Working from the line that contains "[00:00:03.42]" down to the last line below, repeat each line exactly.
——————————
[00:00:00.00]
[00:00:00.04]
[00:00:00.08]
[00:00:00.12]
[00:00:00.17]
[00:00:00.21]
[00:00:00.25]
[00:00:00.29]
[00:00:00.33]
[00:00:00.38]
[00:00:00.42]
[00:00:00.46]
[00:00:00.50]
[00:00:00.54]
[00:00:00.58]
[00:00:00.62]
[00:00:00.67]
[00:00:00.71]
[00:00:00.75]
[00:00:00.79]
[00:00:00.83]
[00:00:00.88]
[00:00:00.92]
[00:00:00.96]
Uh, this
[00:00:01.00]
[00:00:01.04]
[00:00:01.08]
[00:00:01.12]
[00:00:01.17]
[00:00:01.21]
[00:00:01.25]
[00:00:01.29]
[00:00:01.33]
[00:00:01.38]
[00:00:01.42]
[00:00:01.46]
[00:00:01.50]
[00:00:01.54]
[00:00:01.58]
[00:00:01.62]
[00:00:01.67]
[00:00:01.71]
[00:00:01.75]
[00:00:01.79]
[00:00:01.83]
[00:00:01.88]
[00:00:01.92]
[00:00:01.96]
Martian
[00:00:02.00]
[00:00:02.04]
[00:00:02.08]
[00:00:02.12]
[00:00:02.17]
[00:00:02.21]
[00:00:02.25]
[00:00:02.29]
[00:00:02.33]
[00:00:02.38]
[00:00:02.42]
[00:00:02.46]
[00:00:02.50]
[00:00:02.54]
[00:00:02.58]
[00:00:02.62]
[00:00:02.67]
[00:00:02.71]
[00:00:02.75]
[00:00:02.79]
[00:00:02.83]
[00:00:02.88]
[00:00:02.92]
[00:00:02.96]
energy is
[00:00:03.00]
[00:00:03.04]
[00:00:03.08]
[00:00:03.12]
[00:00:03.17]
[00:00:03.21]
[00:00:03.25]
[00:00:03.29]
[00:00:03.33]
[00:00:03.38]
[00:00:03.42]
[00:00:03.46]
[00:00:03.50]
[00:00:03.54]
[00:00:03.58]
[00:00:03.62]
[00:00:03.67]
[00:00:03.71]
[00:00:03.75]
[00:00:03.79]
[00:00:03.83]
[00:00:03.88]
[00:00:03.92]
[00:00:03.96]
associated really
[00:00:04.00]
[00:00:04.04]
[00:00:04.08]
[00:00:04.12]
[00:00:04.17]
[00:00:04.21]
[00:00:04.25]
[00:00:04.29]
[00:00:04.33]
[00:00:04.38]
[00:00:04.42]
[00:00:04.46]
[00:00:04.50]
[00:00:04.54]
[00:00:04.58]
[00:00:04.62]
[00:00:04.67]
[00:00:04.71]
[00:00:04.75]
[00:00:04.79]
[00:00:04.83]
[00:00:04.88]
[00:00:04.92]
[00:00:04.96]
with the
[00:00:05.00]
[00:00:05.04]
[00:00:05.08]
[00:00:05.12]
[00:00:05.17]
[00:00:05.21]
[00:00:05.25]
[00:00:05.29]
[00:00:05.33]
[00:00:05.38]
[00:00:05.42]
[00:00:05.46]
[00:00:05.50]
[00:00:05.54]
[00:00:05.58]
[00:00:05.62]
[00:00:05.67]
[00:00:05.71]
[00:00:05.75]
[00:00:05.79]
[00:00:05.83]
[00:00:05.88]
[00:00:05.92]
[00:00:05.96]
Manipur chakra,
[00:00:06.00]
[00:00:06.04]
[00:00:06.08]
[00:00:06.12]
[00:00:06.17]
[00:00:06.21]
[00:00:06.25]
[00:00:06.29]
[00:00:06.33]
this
——————————
FINISHED EXERCISE:
[00:00:03.42]
[00:00:03.46]
[00:00:03.50]
[00:00:03.54]
[00:00:03.58]
[00:00:03.62]
[00:00:03.67]
[00:00:03.71]
[00:00:03.75]
[00:00:03.79]
[00:00:03.83]
[00:00:03.88]
[00:00:03.92]
[00:00:03.96]
associated really
[00:00:04.00]
[00:00:04.04]
[00:00:04.08]
[00:00:04.12]
[00:00:04.17]
[00:00:04.21]
[00:00:04.25]
[00:00:04.29]
[00:00:04.33]
[00:00:04.38]
[00:00:04.42]
[00:00:04.46]
[00:00:04.50]
[00:00:04.54]
[00:00:04.58]
[00:00:04.62]
[00:00:04.67]
[00:00:04.71]
[00:00:04.75]
[00:00:04.79]
[00:00:04.83]
[00:00:04.88]
[00:00:04.92]
[00:00:04.96]
with the
[00:00:05.00]
[00:00:05.04]
[00:00:05.08]
[00:00:05.12]
[00:00:05.17]
[00:00:05.21]
[00:00:05.25]
[00:00:05.29]
[00:00:05.33]
[00:00:05.38]
[00:00:05.42]
[00:00:05.46]
[00:00:05.50]
[00:00:05.54]
[00:00:05.58]
[00:00:05.62]
[00:00:05.67]
[00:00:05.71]
[00:00:05.75]
[00:00:05.79]
[00:00:05.83]
[00:00:05.88]
[00:00:05.92]
[00:00:05.96]
Manipur chakra,
[00:00:06.00]
[00:00:06.04]
[00:00:06.08]
[00:00:06.12]
[00:00:06.17]
[00:00:06.21]
[00:00:06.25]
[00:00:06.29]
[00:00:06.33]
this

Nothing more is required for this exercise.